What to do
The records should be repeated word for word, pictures excluded.

Records from a data collection

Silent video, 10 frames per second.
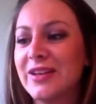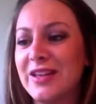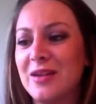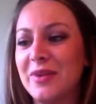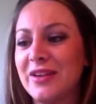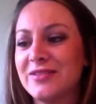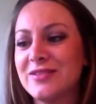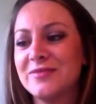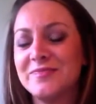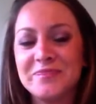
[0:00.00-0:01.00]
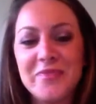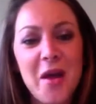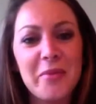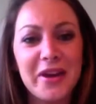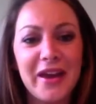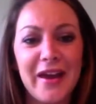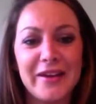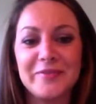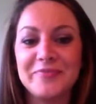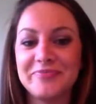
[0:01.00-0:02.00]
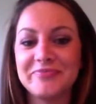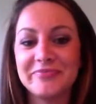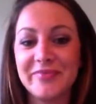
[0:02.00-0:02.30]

macadamias, I'm gonna get it.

Answer section
Silent video, 10 frames per second.
[0:00.00-0:01.00]
[0:01.00-0:02.00]
[0:02.00-0:02.30]

macadamias, I'm gonna get it.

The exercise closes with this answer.